== AIM OF THE EXERCISE ==
Copy every record exactly, and keep the pictures out.
*** TASK MATERIAL
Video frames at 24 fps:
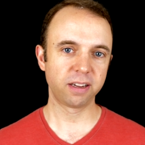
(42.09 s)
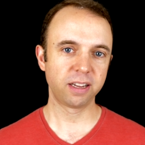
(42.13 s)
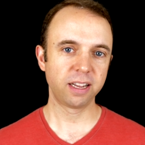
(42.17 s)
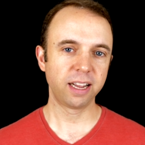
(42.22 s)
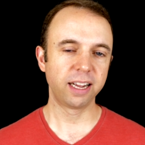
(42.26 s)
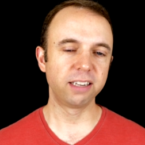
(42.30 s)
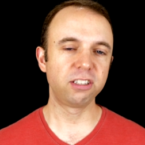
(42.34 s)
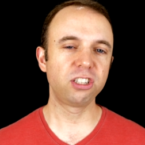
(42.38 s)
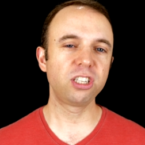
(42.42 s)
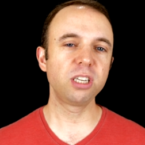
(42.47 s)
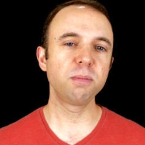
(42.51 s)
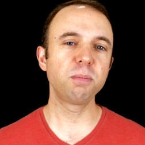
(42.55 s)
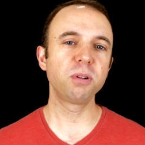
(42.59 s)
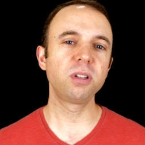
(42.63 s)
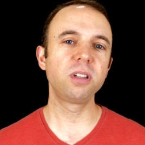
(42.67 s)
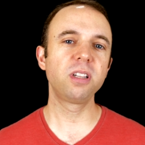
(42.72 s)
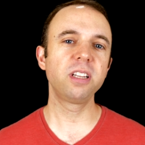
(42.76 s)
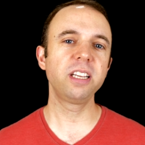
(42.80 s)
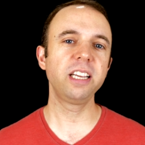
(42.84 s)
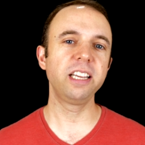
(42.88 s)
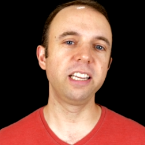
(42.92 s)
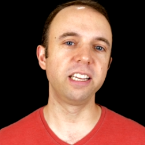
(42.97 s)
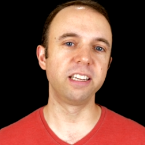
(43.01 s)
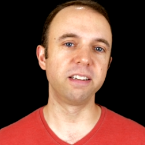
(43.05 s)
And she
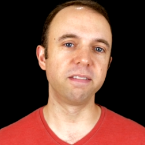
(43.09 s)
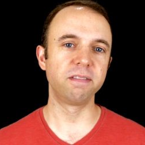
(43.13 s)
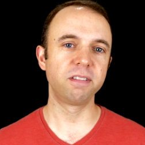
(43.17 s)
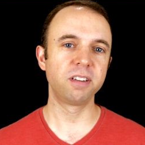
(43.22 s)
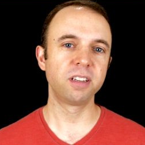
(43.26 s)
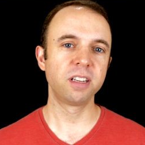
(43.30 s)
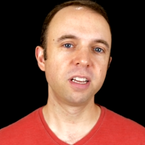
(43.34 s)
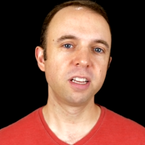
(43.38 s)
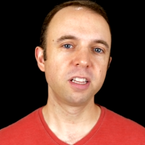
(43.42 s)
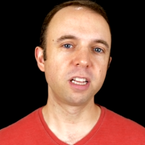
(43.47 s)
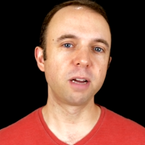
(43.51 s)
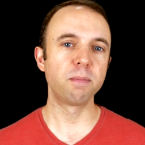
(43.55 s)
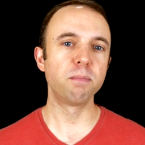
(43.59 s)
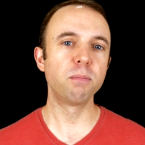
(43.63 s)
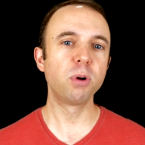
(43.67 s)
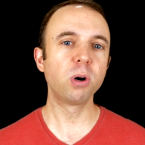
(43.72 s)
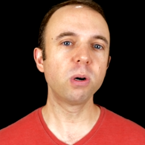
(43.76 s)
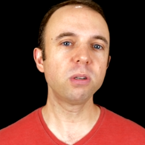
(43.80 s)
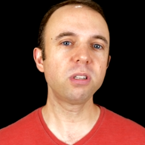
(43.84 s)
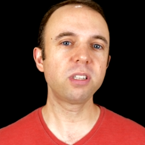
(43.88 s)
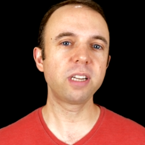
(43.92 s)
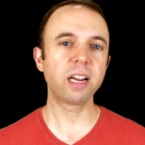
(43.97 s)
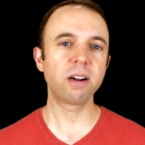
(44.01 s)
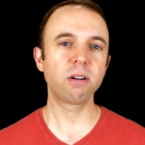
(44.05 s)
believed that
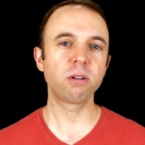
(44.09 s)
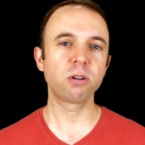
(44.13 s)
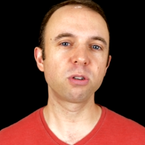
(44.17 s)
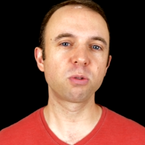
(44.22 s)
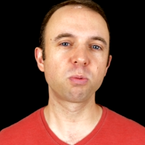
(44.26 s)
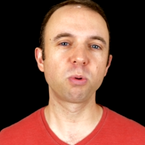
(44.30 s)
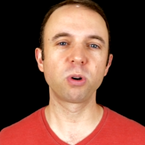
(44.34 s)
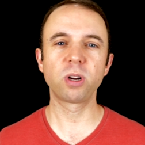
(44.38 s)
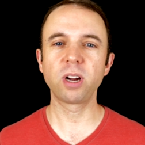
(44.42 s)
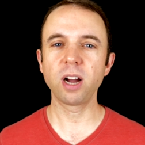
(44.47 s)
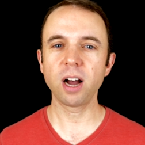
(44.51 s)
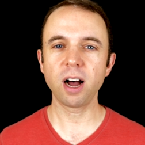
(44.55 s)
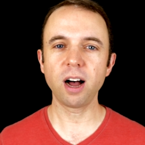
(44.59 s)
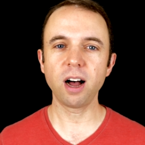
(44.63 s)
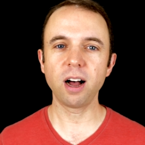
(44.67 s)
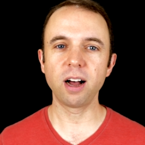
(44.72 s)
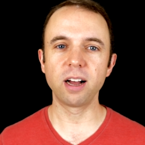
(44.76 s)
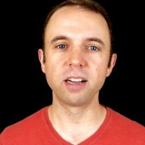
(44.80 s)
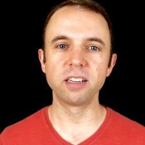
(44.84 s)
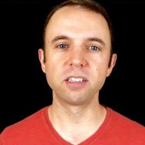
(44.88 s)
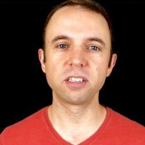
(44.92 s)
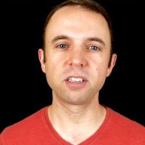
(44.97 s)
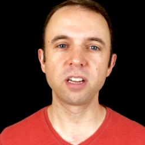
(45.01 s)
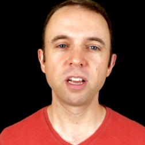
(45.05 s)
most errors were
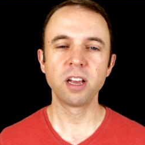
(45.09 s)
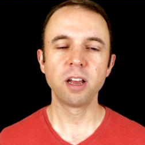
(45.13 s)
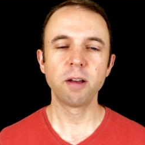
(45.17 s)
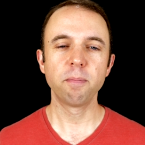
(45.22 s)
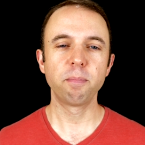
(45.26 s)
caused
******
== YOUR SOLUTION ==
Video frames at 24 fps:
(42.09 s)
(42.13 s)
(42.17 s)
(42.22 s)
(42.26 s)
(42.30 s)
(42.34 s)
(42.38 s)
(42.42 s)
(42.47 s)
(42.51 s)
(42.55 s)
(42.59 s)
(42.63 s)
(42.67 s)
(42.72 s)
(42.76 s)
(42.80 s)
(42.84 s)
(42.88 s)
(42.92 s)
(42.97 s)
(43.01 s)
(43.05 s)
And she
(43.09 s)
(43.13 s)
(43.17 s)
(43.22 s)
(43.26 s)
(43.30 s)
(43.34 s)
(43.38 s)
(43.42 s)
(43.47 s)
(43.51 s)
(43.55 s)
(43.59 s)
(43.63 s)
(43.67 s)
(43.72 s)
(43.76 s)
(43.80 s)
(43.84 s)
(43.88 s)
(43.92 s)
(43.97 s)
(44.01 s)
(44.05 s)
believed that
(44.09 s)
(44.13 s)
(44.17 s)
(44.22 s)
(44.26 s)
(44.30 s)
(44.34 s)
(44.38 s)
(44.42 s)
(44.47 s)
(44.51 s)
(44.55 s)
(44.59 s)
(44.63 s)
(44.67 s)
(44.72 s)
(44.76 s)
(44.80 s)
(44.84 s)
(44.88 s)
(44.92 s)
(44.97 s)
(45.01 s)
(45.05 s)
most errors were
(45.09 s)
(45.13 s)
(45.17 s)
(45.22 s)
(45.26 s)
caused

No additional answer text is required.